[Stored records]
────────────────
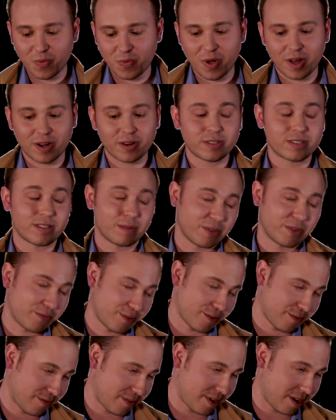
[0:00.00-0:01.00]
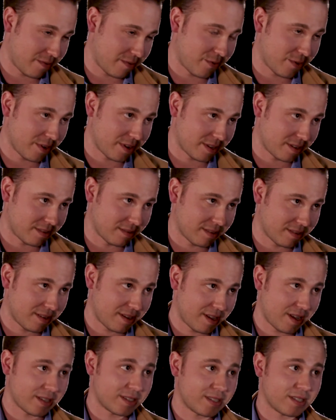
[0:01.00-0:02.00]
So what are some of your favorite
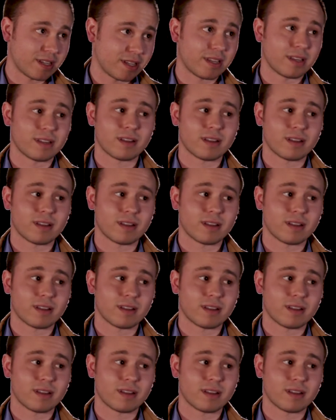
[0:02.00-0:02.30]
KC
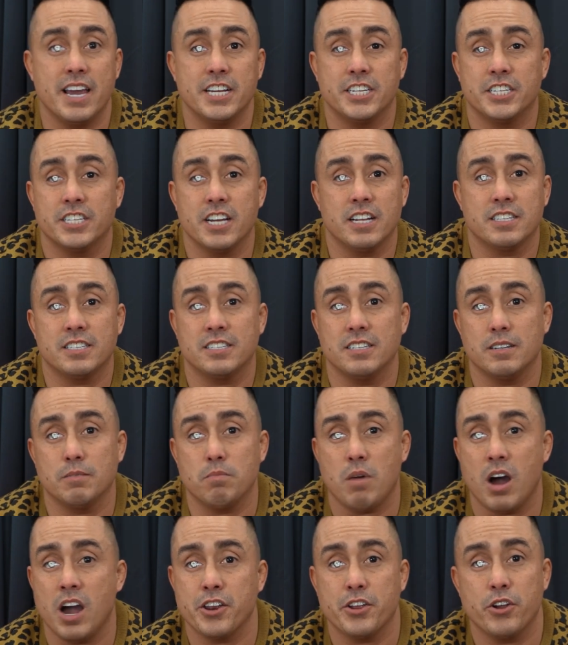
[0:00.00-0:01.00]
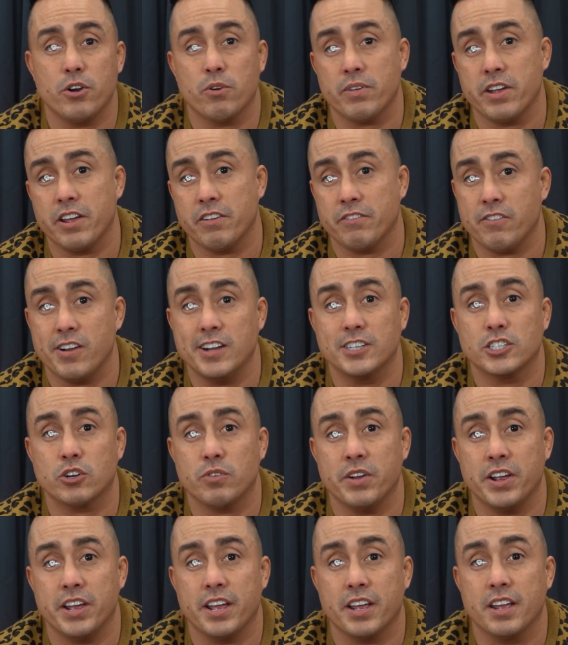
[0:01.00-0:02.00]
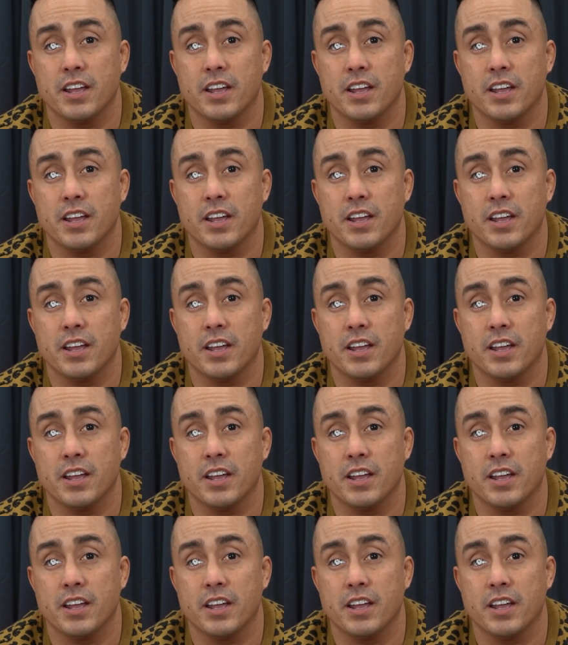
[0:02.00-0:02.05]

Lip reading: Schutzhund, Mondio ring, French ring,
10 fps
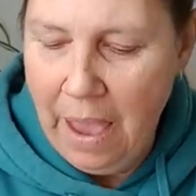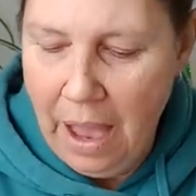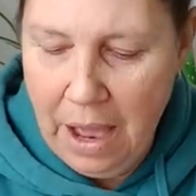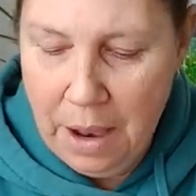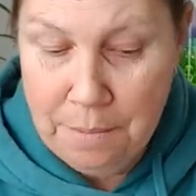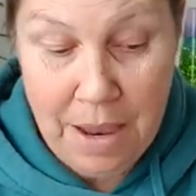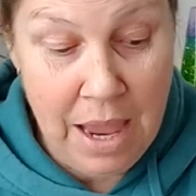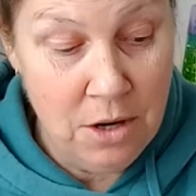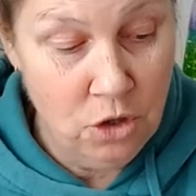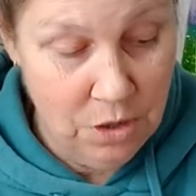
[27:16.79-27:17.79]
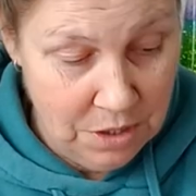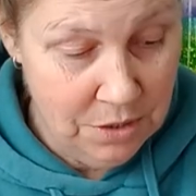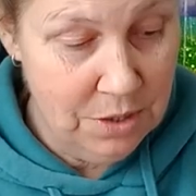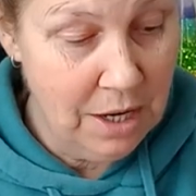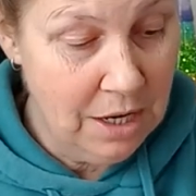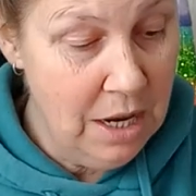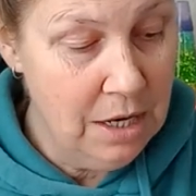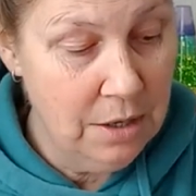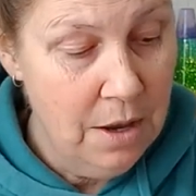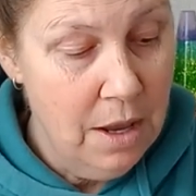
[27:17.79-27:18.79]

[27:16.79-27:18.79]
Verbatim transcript: And this, again,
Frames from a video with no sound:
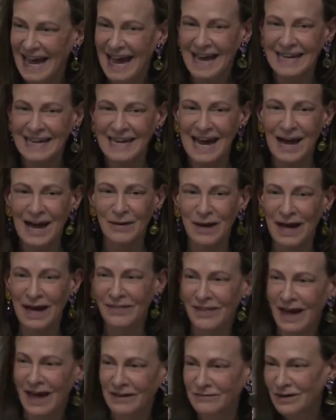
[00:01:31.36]
Now,
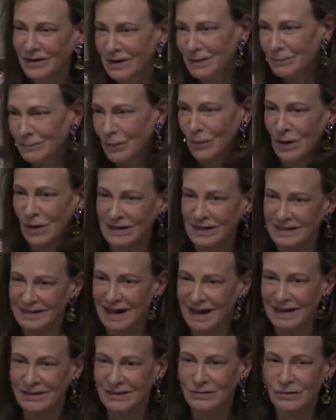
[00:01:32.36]
at that very point,
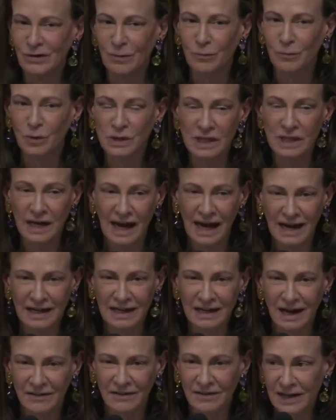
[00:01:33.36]
Donald Trump was
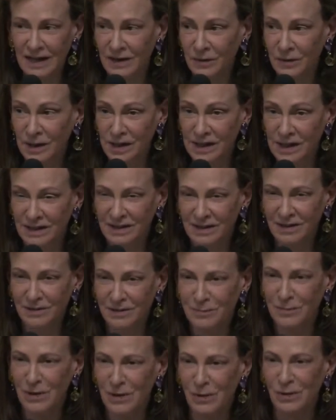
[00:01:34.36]
ahead of Hillary Clinton in the
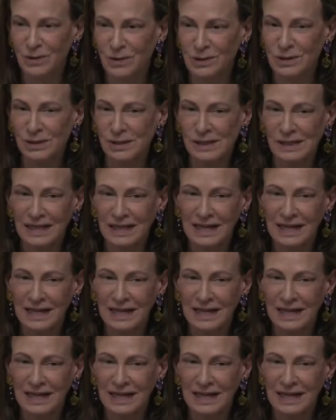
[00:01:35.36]
polls.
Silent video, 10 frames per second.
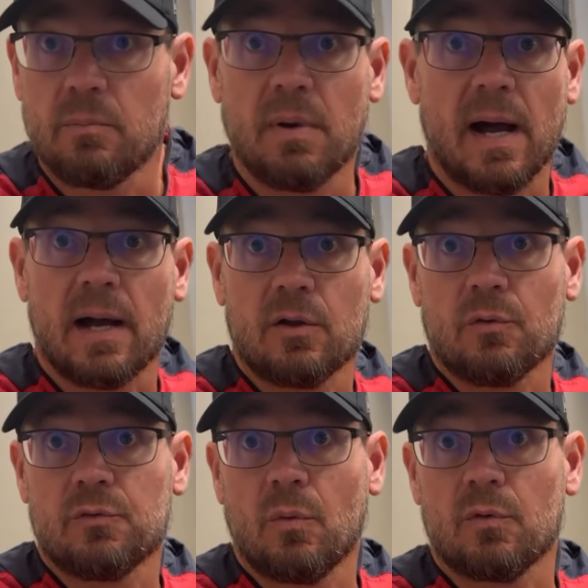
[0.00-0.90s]
behind
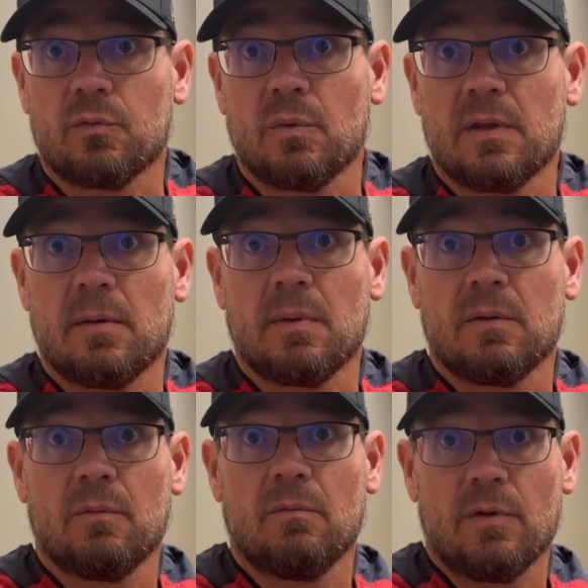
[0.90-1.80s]
closed doors with him
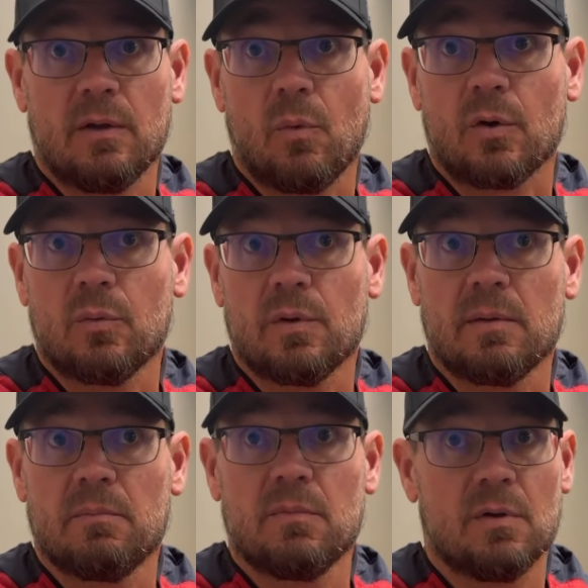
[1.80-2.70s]
and really worked with
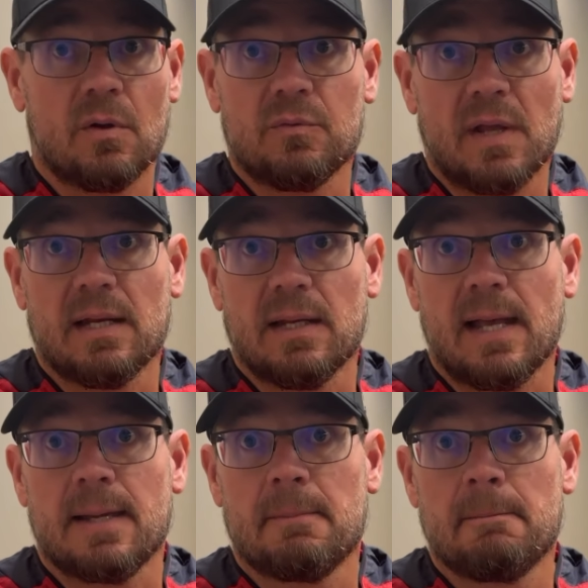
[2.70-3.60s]
him, day to day.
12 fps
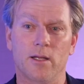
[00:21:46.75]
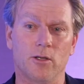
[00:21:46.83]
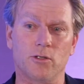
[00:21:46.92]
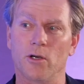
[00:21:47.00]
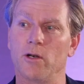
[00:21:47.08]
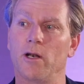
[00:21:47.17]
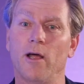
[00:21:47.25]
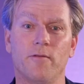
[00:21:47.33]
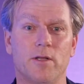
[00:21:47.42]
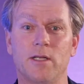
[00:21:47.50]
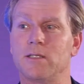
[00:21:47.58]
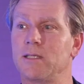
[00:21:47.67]
you turn it over,
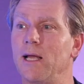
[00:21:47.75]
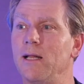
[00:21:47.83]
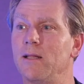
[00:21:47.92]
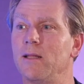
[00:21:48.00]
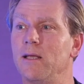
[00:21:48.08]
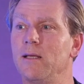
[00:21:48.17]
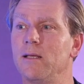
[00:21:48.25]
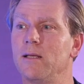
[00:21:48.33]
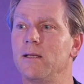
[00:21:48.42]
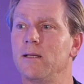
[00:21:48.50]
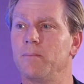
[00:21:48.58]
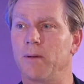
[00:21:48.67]
you didn't say anything,
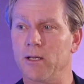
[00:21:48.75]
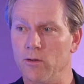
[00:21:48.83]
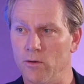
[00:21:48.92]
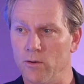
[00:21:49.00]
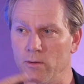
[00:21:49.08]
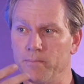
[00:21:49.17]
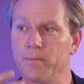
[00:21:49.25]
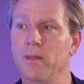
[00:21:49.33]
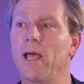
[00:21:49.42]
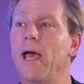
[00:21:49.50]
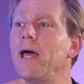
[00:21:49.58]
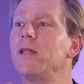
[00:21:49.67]
but your
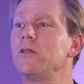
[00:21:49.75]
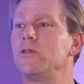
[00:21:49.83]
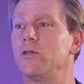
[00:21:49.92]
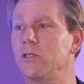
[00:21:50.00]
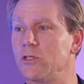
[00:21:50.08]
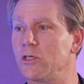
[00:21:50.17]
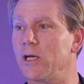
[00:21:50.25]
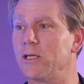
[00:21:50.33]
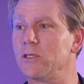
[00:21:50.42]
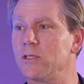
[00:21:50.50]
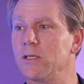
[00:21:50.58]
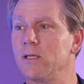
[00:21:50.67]
attitude has changed.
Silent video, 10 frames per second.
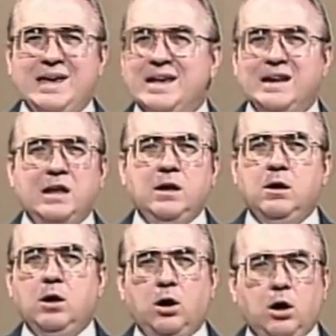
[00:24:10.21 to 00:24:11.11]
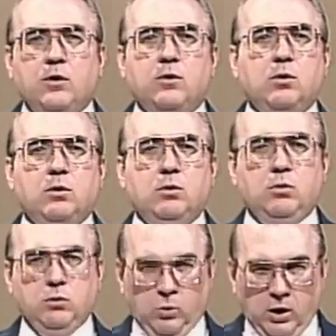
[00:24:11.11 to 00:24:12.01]
any other
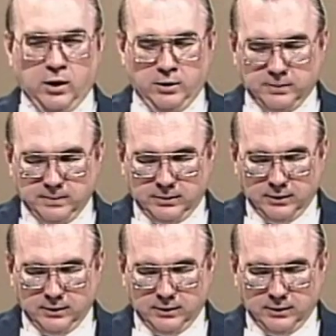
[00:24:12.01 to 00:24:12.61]
way.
────────────────
What to produce
Now write out the data word for word, skipping every picture in it.

Exercise answer
[0:00.00-0:01.00]
[0:01.00-0:02.00]
So what are some of your favorite
[0:02.00-0:02.30]
KC
[0:00.00-0:01.00]
[0:01.00-0:02.00]
[0:02.00-0:02.05]

Lip reading: Schutzhund, Mondio ring, French ring,
10 fps
[27:16.79-27:17.79]
[27:17.79-27:18.79]

[27:16.79-27:18.79]
Verbatim transcript: And this, again,
Frames from a video with no sound:
[00:01:31.36]
Now,
[00:01:32.36]
at that very point,
[00:01:33.36]
Donald Trump was
[00:01:34.36]
ahead of Hillary Clinton in the
[00:01:35.36]
polls.
Silent video, 10 frames per second.
[0.00-0.90s]
behind
[0.90-1.80s]
closed doors with him
[1.80-2.70s]
and really worked with
[2.70-3.60s]
him, day to day.
12 fps
[00:21:46.75]
[00:21:46.83]
[00:21:46.92]
[00:21:47.00]
[00:21:47.08]
[00:21:47.17]
[00:21:47.25]
[00:21:47.33]
[00:21:47.42]
[00:21:47.50]
[00:21:47.58]
[00:21:47.67]
you turn it over,
[00:21:47.75]
[00:21:47.83]
[00:21:47.92]
[00:21:48.00]
[00:21:48.08]
[00:21:48.17]
[00:21:48.25]
[00:21:48.33]
[00:21:48.42]
[00:21:48.50]
[00:21:48.58]
[00:21:48.67]
you didn't say anything,
[00:21:48.75]
[00:21:48.83]
[00:21:48.92]
[00:21:49.00]
[00:21:49.08]
[00:21:49.17]
[00:21:49.25]
[00:21:49.33]
[00:21:49.42]
[00:21:49.50]
[00:21:49.58]
[00:21:49.67]
but your
[00:21:49.75]
[00:21:49.83]
[00:21:49.92]
[00:21:50.00]
[00:21:50.08]
[00:21:50.17]
[00:21:50.25]
[00:21:50.33]
[00:21:50.42]
[00:21:50.50]
[00:21:50.58]
[00:21:50.67]
attitude has changed.
Silent video, 10 frames per second.
[00:24:10.21 to 00:24:11.11]
[00:24:11.11 to 00:24:12.01]
any other
[00:24:12.01 to 00:24:12.61]
way.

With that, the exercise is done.